See DUNE Physics Datasets for a detailed description.

Fast web catalog queries

You can do fast string queries based on keywords embedded in the dataset name.

Go to dunecatalog and log in with your services password.

Choose your apparatus (Far Detector for example), use the category key to further refine your search and then type in keywords. Here I chose the Far Detectors tab and the FD-VD category from the pulldown menu.

Fast keyword search

If you click on a dataset you can see a sample of the files inside it.

You can find a more detailed tutorial for the dunecatalog site at: Dune Catalog Tutorial

Command line tools and advanced queries

You can also explore and find the right dataset on the command line by using metacat dataset keys:

First you need to know your namespace and then explore within it.

metacat namespace list # find likely namespaces

There are official looking ones like hd-protodune-det-reco and ones for users doing production testing like schellma. The default for general use is usertests

Creation of namespaces by non-privileged users is currently disabled. A tool is in progress which will automatically make one namespace for each user

metacat web interface

Metacat also has a web interface that is useful in exploring file parentage metacat gui

Example of finding reconstructed Monte Carlo

Let’s look for some reconstructed Monte Carlo from the VD far detector.

metacat query "datasets matching fardet-vd:*official having core.data_tier=full-reconstructed"

Lots of output … looks like there are 2 types of official ones - let’s get “v2”

metacat query "datasets matching fardet-vd:*v2_official having core.data_tier=full-reconstructed"
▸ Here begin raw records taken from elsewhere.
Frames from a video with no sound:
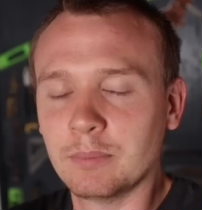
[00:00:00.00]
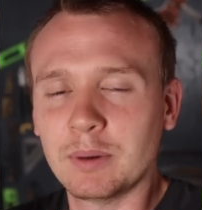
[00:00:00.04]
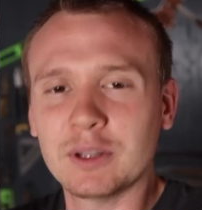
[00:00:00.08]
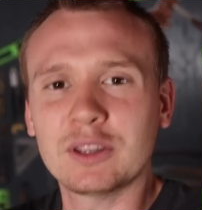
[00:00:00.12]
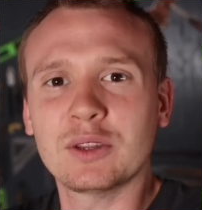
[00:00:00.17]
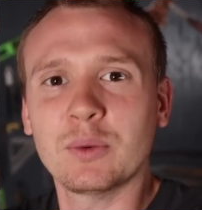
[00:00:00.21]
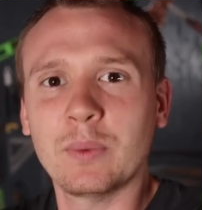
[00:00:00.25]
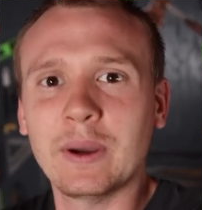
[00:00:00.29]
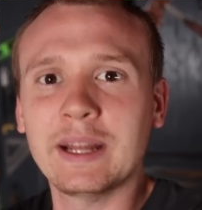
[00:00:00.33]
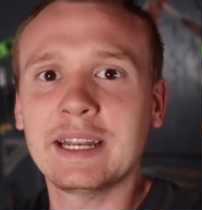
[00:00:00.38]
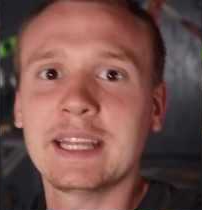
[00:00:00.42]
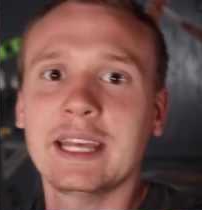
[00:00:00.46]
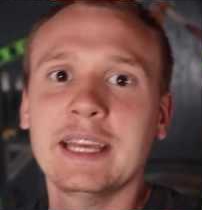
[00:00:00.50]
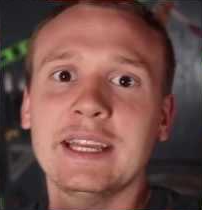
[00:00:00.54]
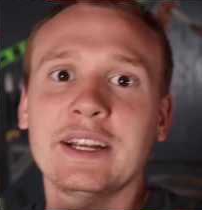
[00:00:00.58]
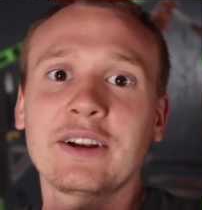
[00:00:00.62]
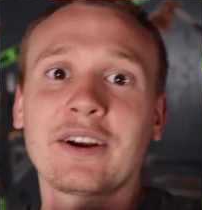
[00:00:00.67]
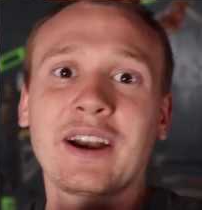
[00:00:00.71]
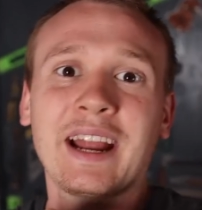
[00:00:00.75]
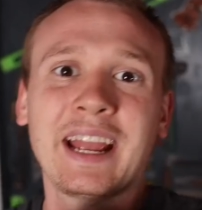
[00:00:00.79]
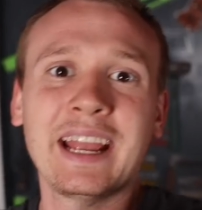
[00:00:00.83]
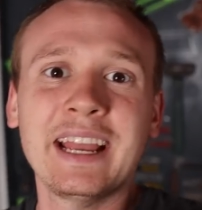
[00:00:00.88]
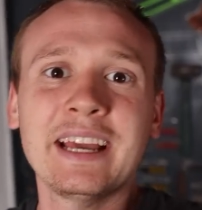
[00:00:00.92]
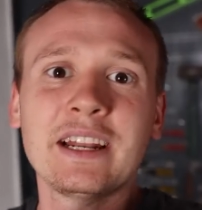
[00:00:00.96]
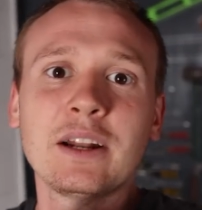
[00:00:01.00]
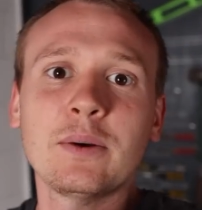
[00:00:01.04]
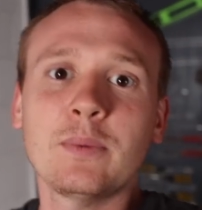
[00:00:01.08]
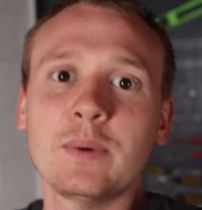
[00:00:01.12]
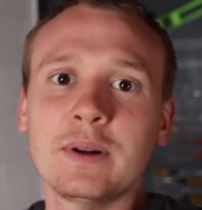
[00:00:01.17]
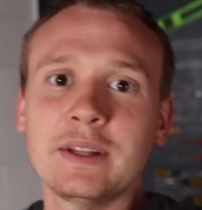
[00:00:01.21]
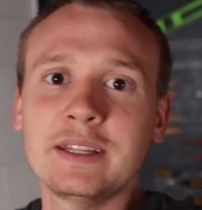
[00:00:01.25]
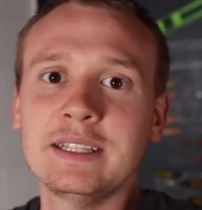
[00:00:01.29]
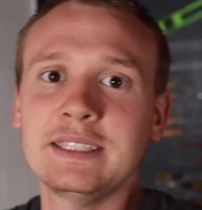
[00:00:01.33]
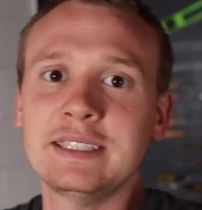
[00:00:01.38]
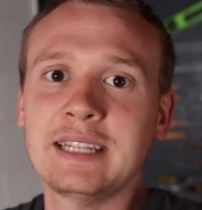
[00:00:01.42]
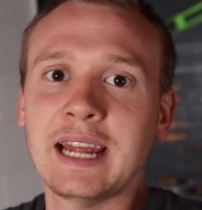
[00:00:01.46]
But the way to get your hand on one
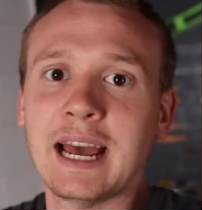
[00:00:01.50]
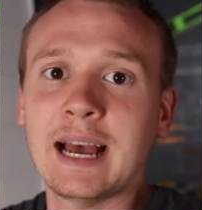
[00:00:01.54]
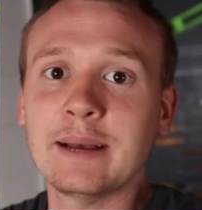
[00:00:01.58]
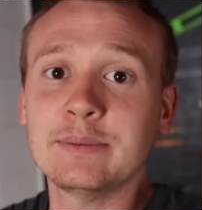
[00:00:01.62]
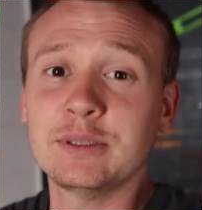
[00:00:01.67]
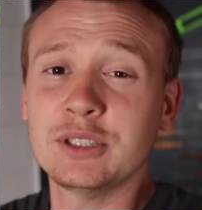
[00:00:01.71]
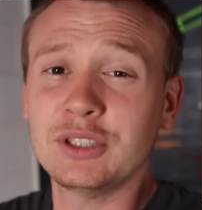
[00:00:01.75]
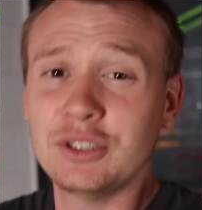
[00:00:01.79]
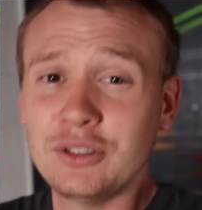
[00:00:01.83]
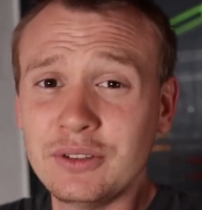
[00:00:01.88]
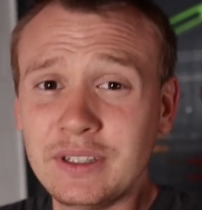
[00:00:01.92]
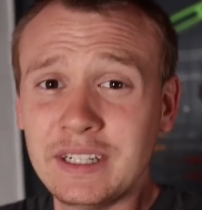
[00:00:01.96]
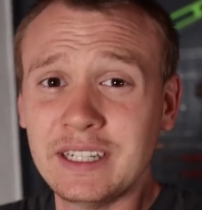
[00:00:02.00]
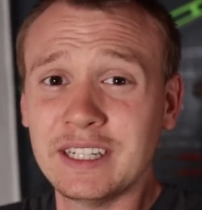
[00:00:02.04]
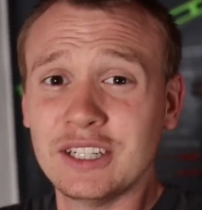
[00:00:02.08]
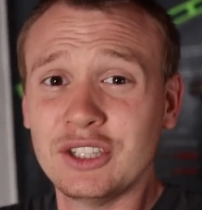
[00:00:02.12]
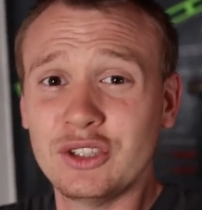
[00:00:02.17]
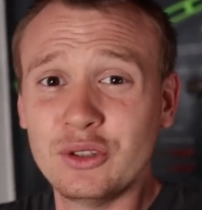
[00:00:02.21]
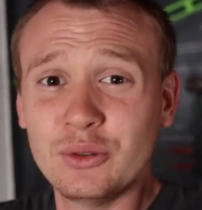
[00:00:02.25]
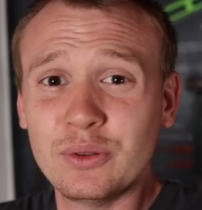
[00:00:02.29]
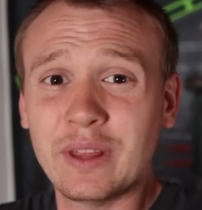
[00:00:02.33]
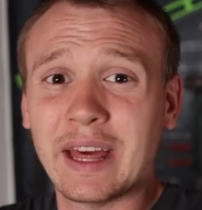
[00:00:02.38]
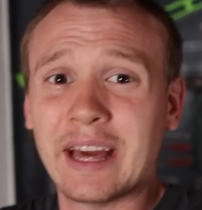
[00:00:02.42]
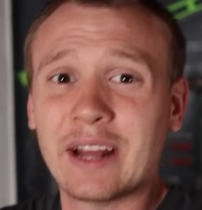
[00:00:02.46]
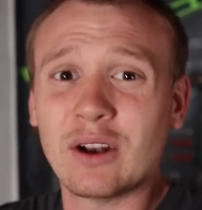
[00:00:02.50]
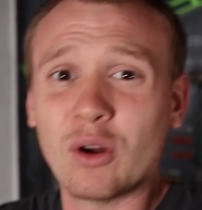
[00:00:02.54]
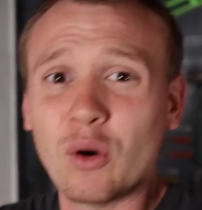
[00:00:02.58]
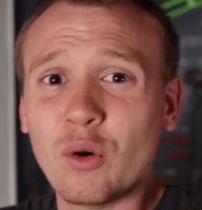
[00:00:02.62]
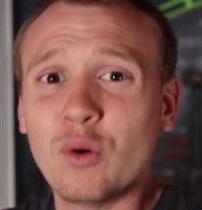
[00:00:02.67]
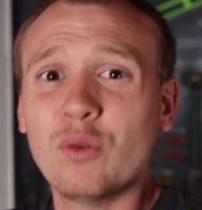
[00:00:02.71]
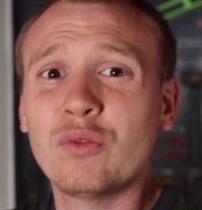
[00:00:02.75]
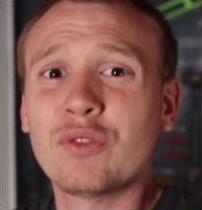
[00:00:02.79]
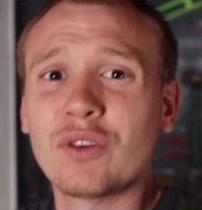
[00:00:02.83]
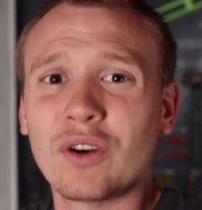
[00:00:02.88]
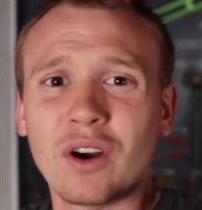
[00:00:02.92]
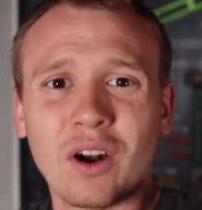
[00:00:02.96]
of these tabs is you need to do that
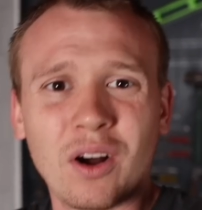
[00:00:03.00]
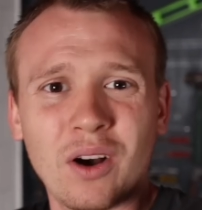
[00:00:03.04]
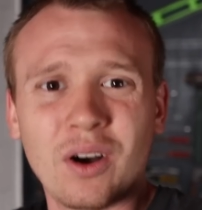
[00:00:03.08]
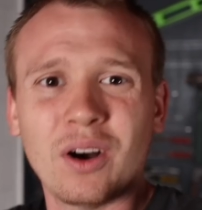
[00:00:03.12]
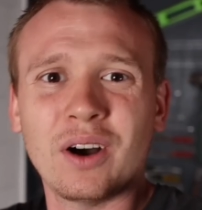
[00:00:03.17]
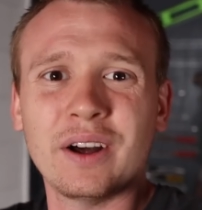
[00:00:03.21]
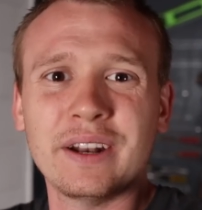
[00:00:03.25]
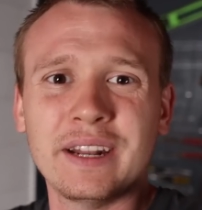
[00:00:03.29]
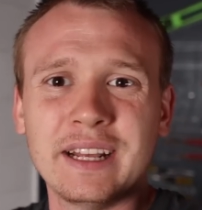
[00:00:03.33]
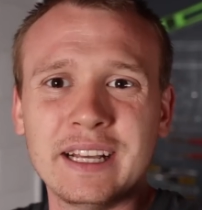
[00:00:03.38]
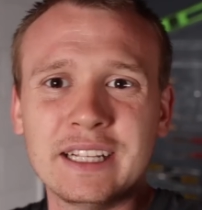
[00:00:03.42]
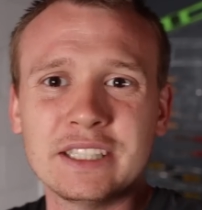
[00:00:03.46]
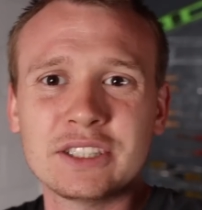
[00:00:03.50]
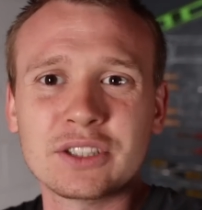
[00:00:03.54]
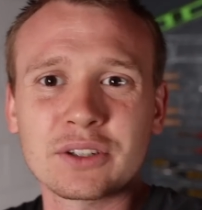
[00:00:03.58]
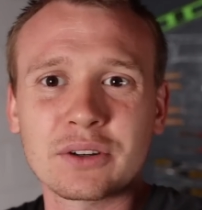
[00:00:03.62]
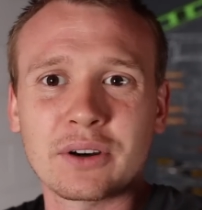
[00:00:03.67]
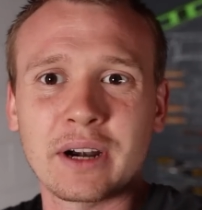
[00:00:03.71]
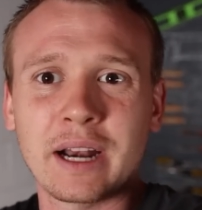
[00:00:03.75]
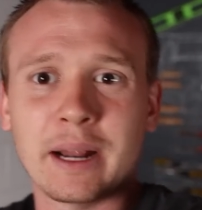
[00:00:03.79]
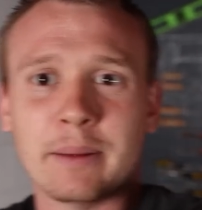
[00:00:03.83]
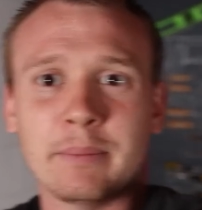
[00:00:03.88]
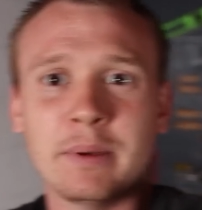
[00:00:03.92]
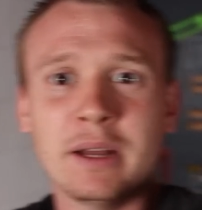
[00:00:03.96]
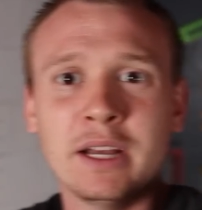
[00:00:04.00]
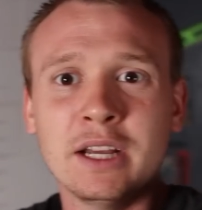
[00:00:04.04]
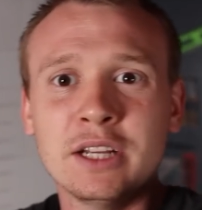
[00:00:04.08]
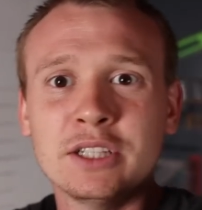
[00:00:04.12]
over on Instagram.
and there are then several different generators. Let’s explore reconstructed simulation of the vertical drift far detector.

metacat query "datasets matching fardet-vd:*v2_official having core.data_tier=full-reconstructed and dune_mc.gen_fcl_filename=prodgenie_nu_numu2nue_nue2nutau_dunevd10kt_1x8x6_3view_30deg.fcl"

Ok, found the official neutrino beam dataset:

fardet-vd:fardet-vd__full-reconstructed__v09_81_00d02__reco2_dunevd10kt_nu_1x8x6_3view_30deg_geov3__prodgenie_nu_numu2nue_nue2nutau_dunevd10kt_1x8x6_3view_30deg__out1__v2_official

metacat query "datasets matching fardet-vd:*v2_official having core.data_tier=full-reconstructed and dune_mc.gen_fcl_filename=prodgenie_anu_numu2nue_nue2nutau_dunevd10kt_1x8x6_3view_30deg.fcl"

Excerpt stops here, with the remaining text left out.